Rittvo credited the frequent leadership changes to the nature of running a small organization that produces three festivals annually.

“It’s a hard job and a demanding job and it’s hard to find the right person,” she said. “They need a breadth of skill that I don’t think many people have, from finance to film production.”

Eldred and Thielen, she added, have a rare combination of skills that are hard to match.

“Laura and George put in an amazing map to follow, but not everybody is capable of following it,” Rittvo said.

The first year of Thew’s tenure, which began in May 2015, saw a rapid turnover of five employees and six board members. Last summer, he credited that exodus to a standard shakeup that comes with a new leader.

“Whenever there’s new leadership in an organization, there’s a shift,” he told The Aspen Times last July.

But staffing issues appear to have persisted. The only two full-time staffers remaining under Thew left the organization after Aspen Shortsfest wrapped in April. The pair returned to the Aspen Film office last week as its only employees. Ruth joined them Tuesday. Two years ago, Aspen Film reported employing seven full-time employees.
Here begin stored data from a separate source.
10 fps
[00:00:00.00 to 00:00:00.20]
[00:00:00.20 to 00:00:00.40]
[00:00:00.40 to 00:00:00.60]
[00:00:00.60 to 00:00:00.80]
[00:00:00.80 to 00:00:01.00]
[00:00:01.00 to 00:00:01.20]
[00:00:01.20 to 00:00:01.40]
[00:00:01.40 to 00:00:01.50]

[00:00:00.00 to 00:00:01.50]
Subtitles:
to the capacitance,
Since the departure of artistic director Maggie Mackay a year ago, Aspen Film has used freelance programmers for each of its festivals. Rittvo said she hopes to continue working with Rachel Chanoff, a guest programmer who headed Aspen Filmfest in the fall, and Jane Schoettle, who programmed Academy Screenings in December, along with their creative teams. Aspen Film has been using a national public relations firm, BWR, since last summer — they’d used locally based communications professionals and Aspen Film staffers for most of its 38-year history in Aspen.

This most recent leadership shakeup at Aspen Film follows a well-received and well-attended Aspen Shortsfest last month, featuring 64 short films from more than 30 countries programmed by freelancer Kathleen McInnis. Any organizational tumult doesn’t appear to have impacted Aspen Film’s recent track record on the big screen.
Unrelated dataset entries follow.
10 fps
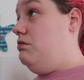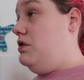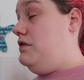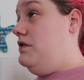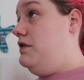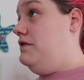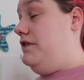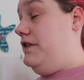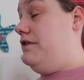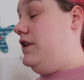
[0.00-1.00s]

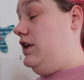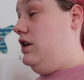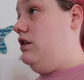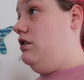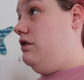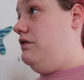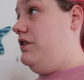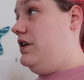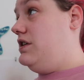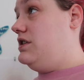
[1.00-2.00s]
150
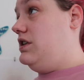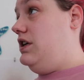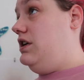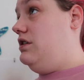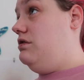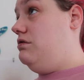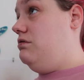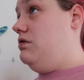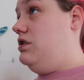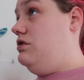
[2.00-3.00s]
obviously
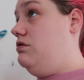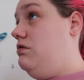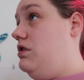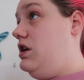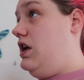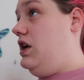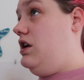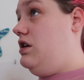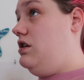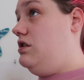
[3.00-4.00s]

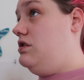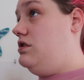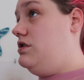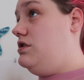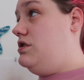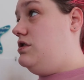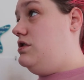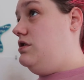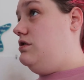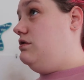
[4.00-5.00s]

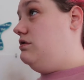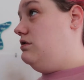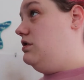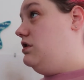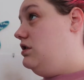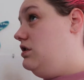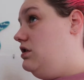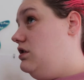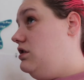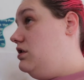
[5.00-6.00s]
122
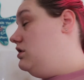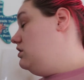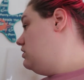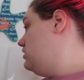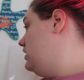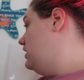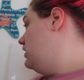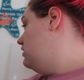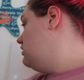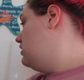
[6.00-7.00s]

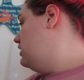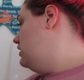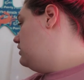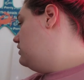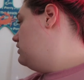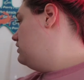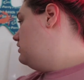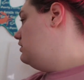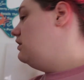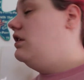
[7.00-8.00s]
yeah okay
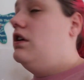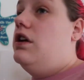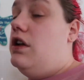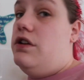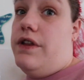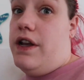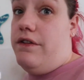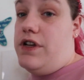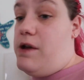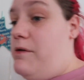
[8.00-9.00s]
I do that
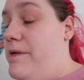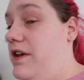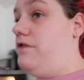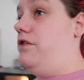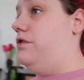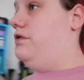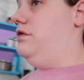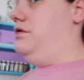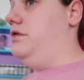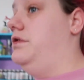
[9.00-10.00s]
every time I make food
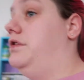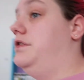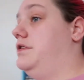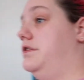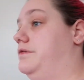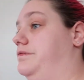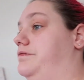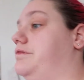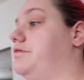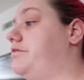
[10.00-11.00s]
oh
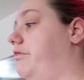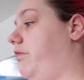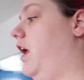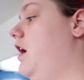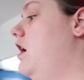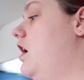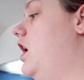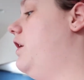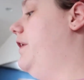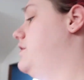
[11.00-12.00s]

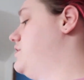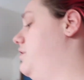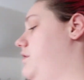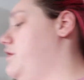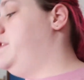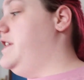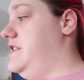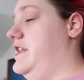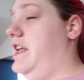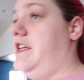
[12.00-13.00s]
I also ordered
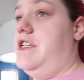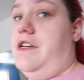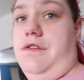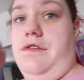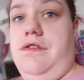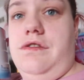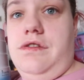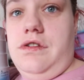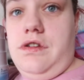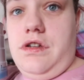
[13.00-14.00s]
these today too
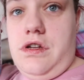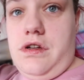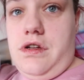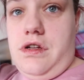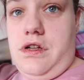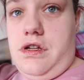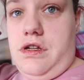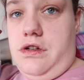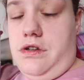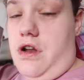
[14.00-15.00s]

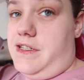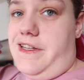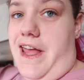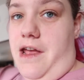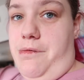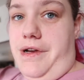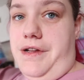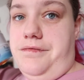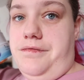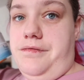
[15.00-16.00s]
or not today
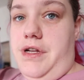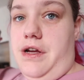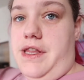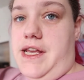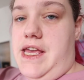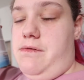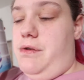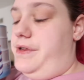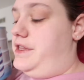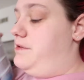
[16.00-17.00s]
but you know they came
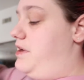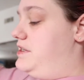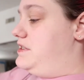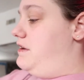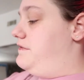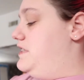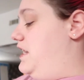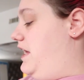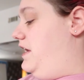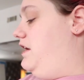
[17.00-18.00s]
in with my stuff
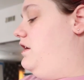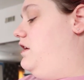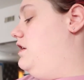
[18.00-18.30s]
today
“We are shooting for the stars and not stopping along the way,” Rittvo said.

Financially, the organization has been on an upward trajectory since some post-recession stumbles. Tax records show that Aspen Film ran a deficit of more than $100,000 in 2011 and 2012, but that it rebounded into the black in the following two years. The most recent filing, from 2015, shows the nonprofit took in more than $900,000 in revenue and spent about $750,000. The nonprofit has stayed in the black through its most recent cycle of festivals, according to Rittvo, who said it remains on solid footing.
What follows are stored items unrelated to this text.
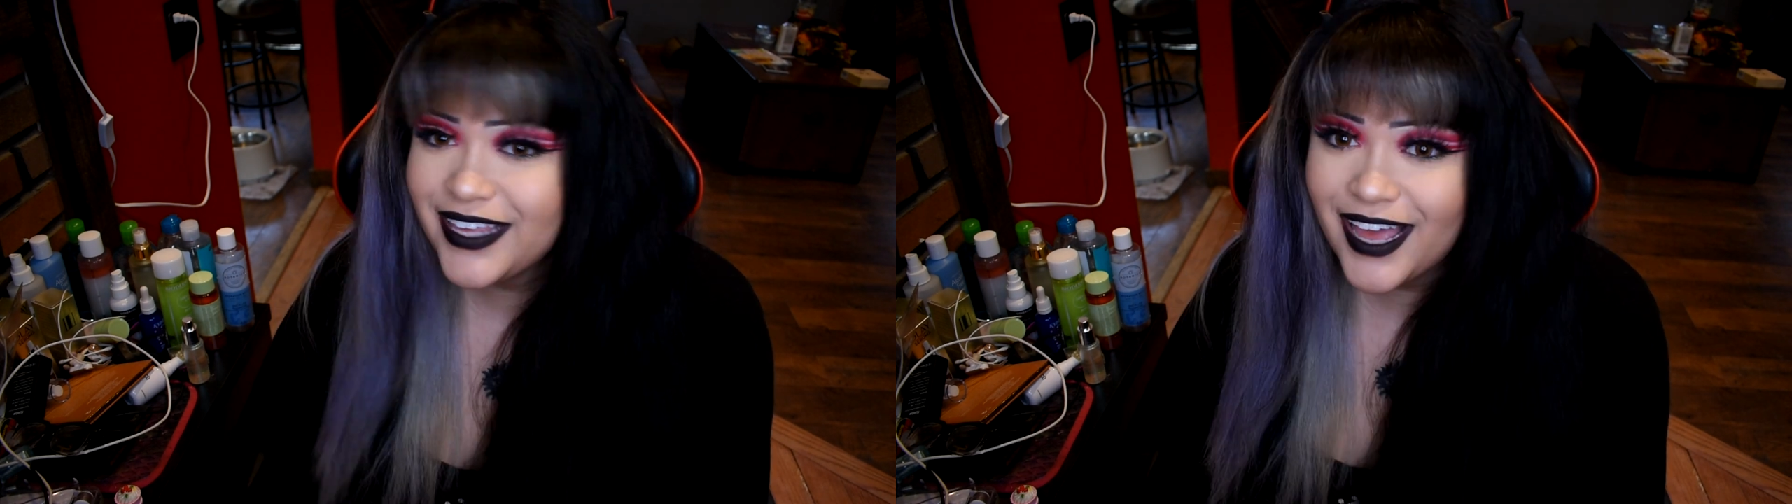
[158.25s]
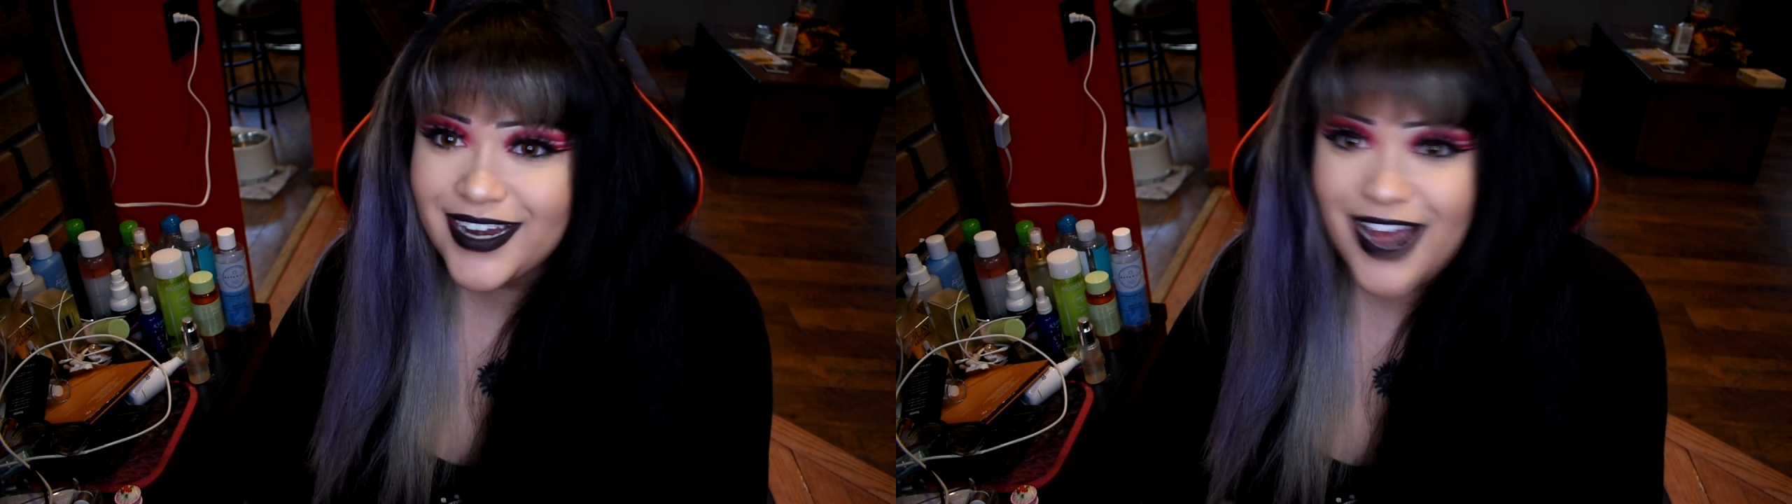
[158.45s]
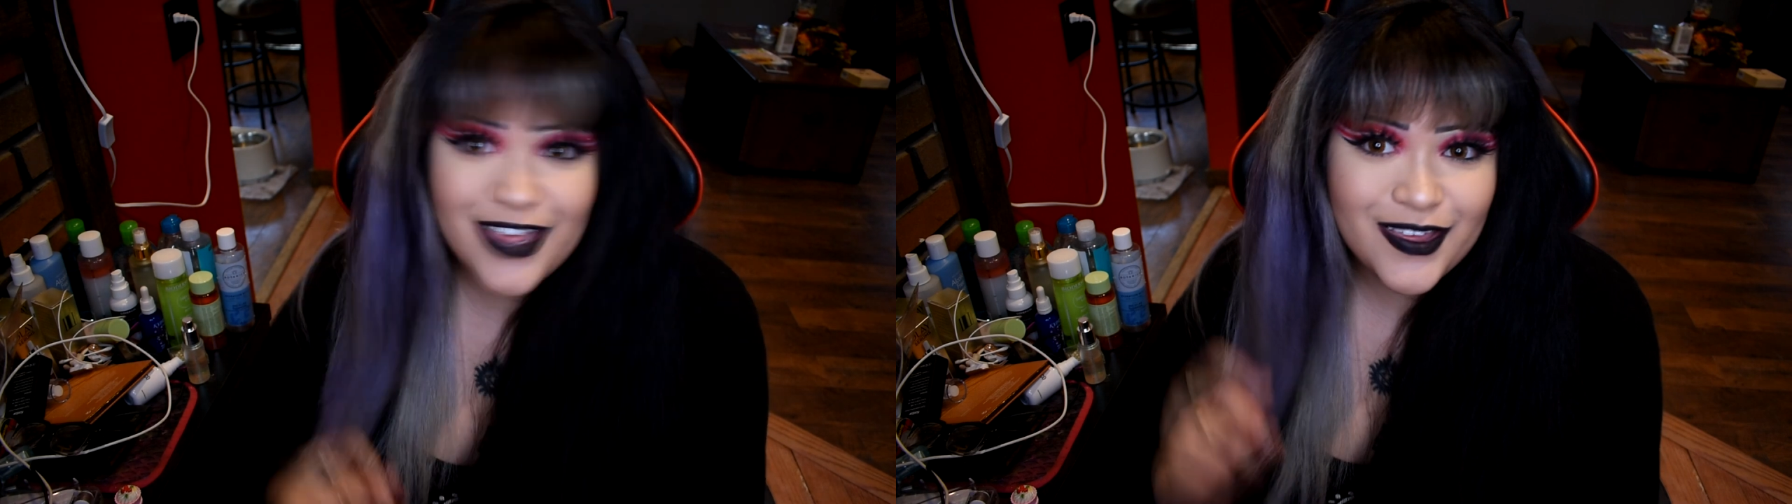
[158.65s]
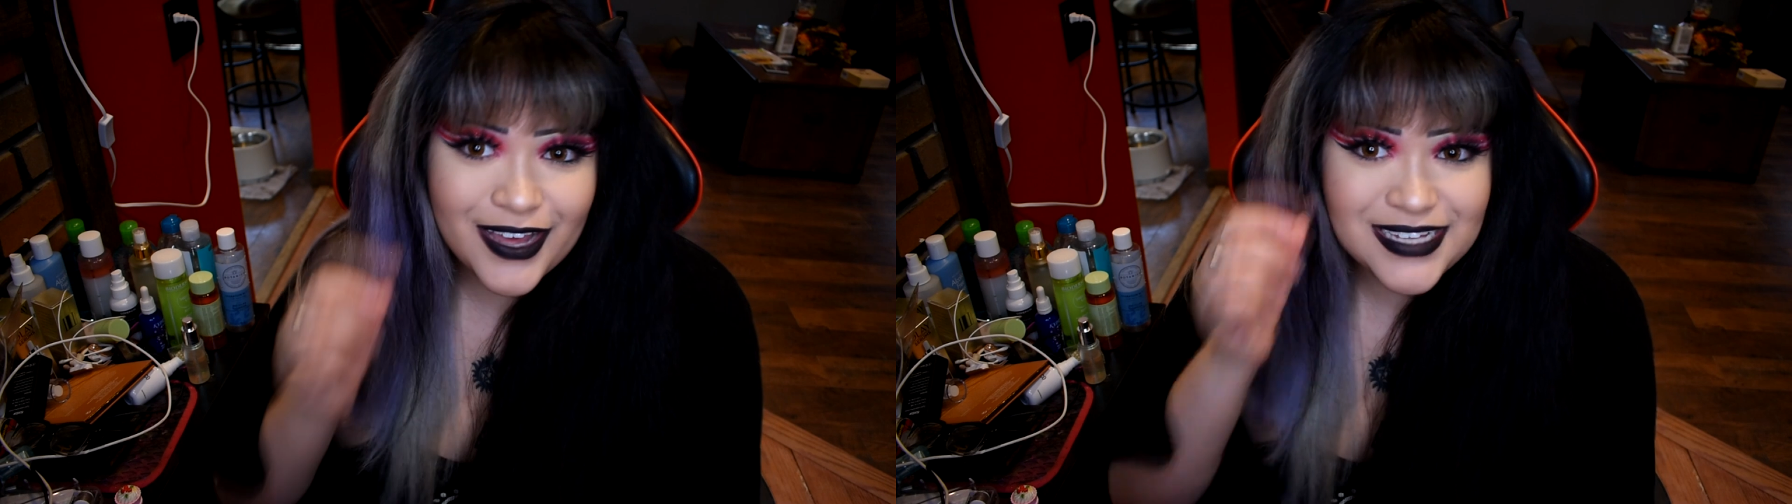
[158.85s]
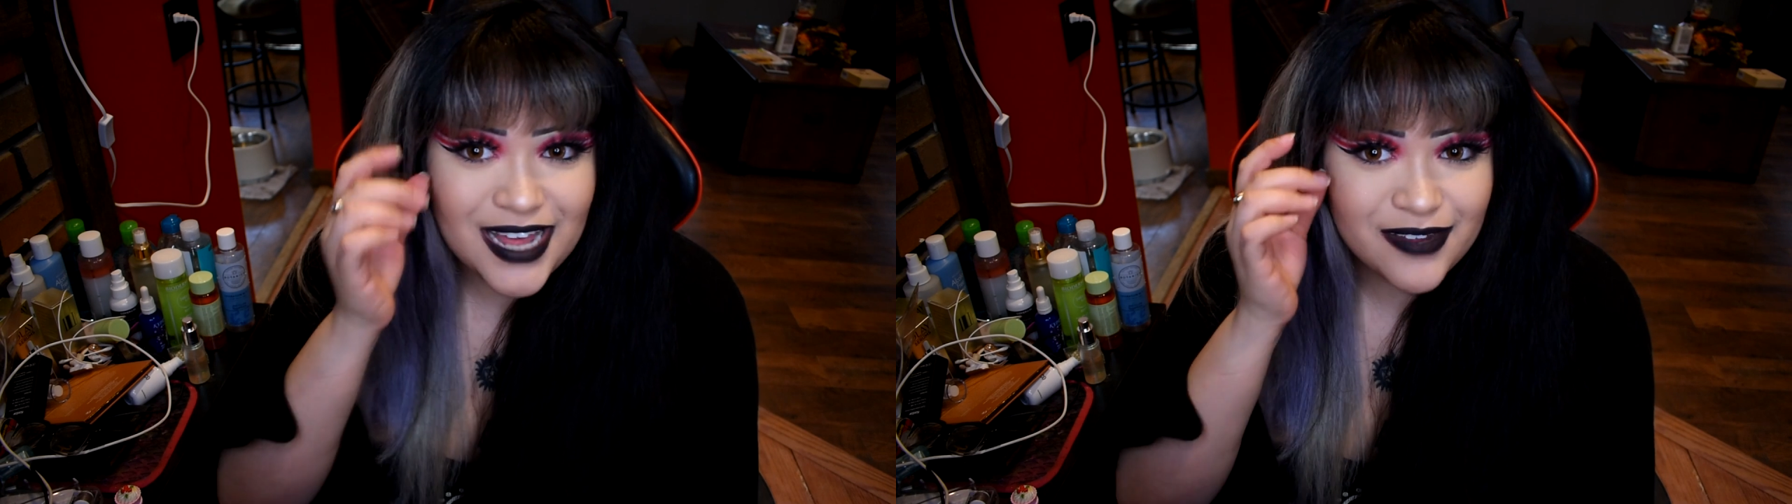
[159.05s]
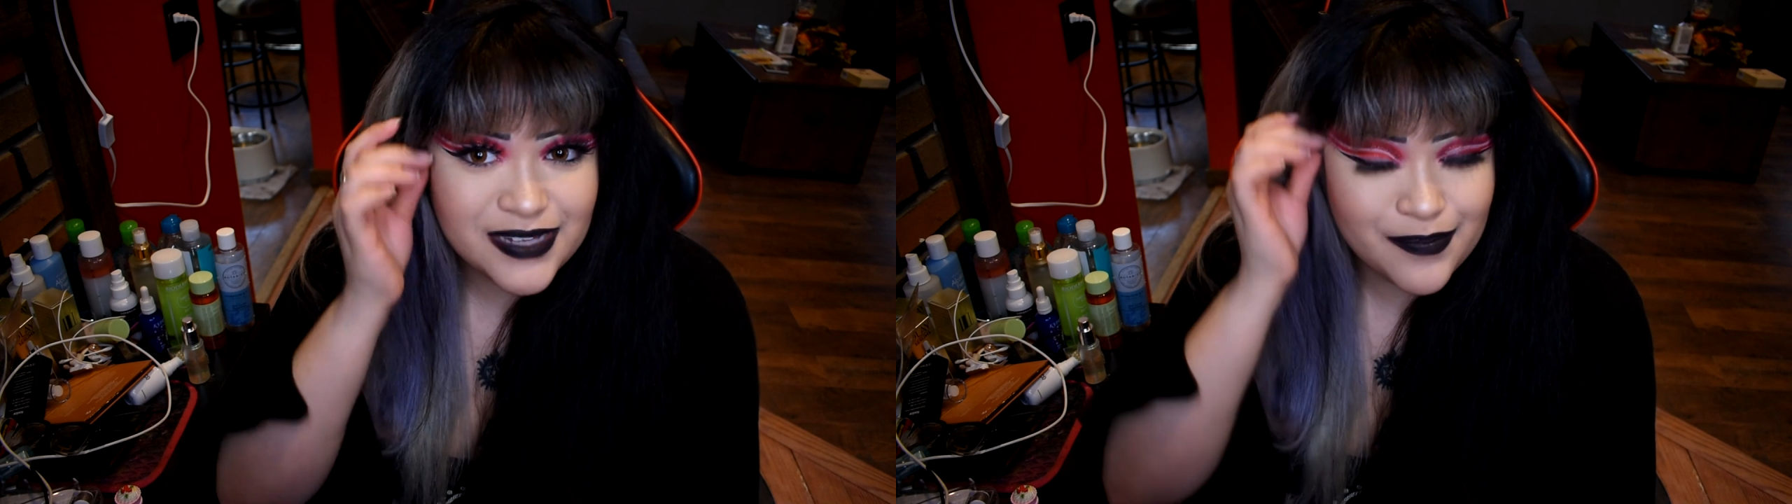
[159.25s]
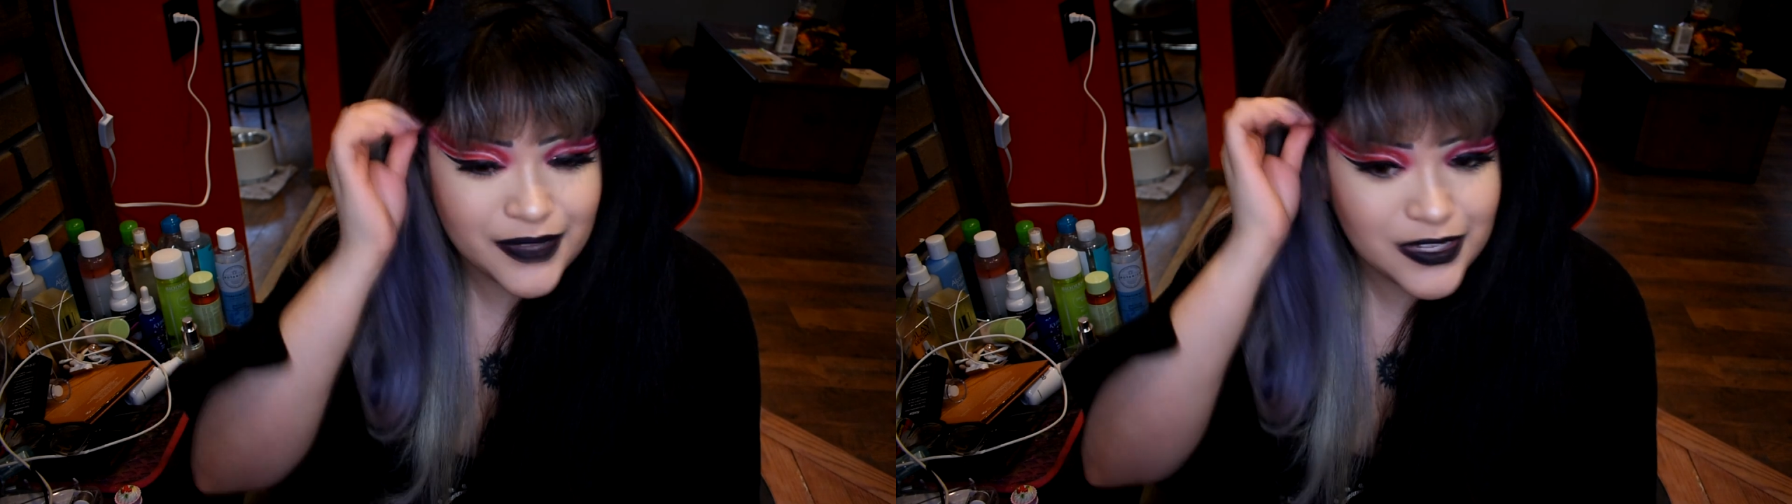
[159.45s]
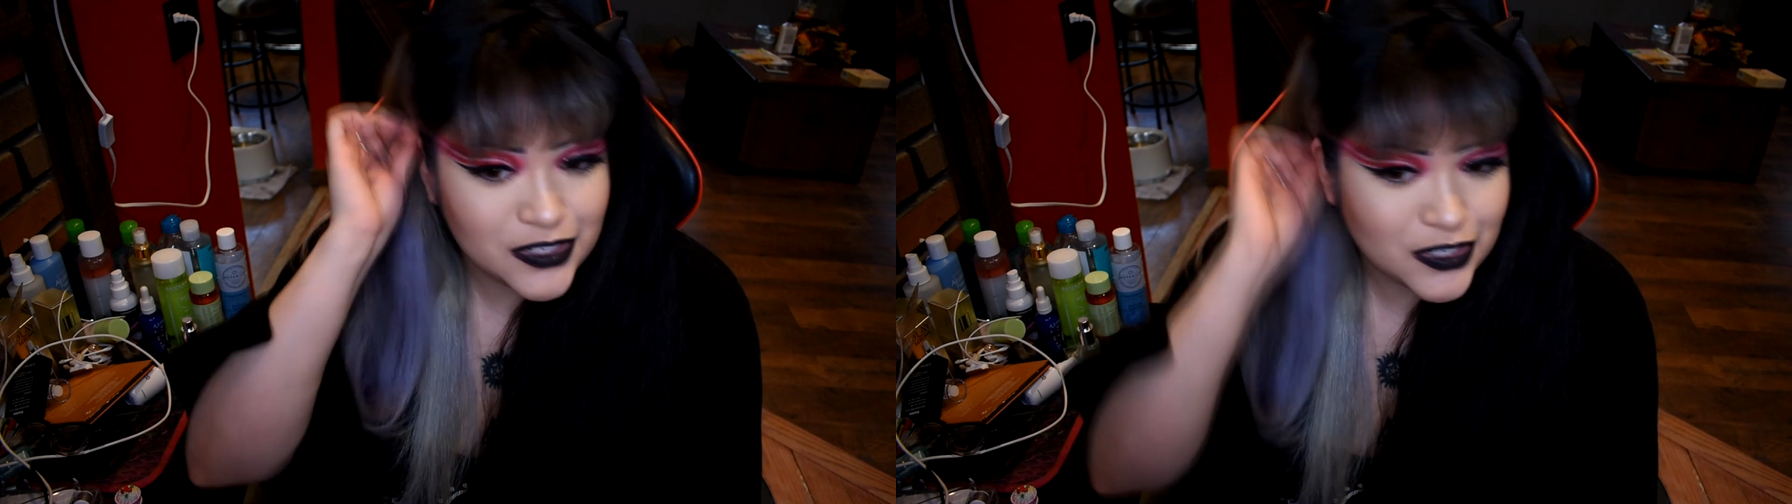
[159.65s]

yeah, now you guys have something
Implementation of a long-term strategic plan, spearheaded by Thew last summer to stimulate Aspen Film’s fundraising, memberships, grants and ticket revenue, has been paused.

“The strategic plan is on hold now because we need to have people in place to decide whether to move forward with it,” Rittvo said.

Rittvo said that the nonprofit already is planning and programming the 39th Aspen Filmfest, scheduled for early October, and that it will again be partnering with the Aspen Institute for its summertime New Views documentary series, while also hosting the monthly Indie Showcase at the Isis Theater.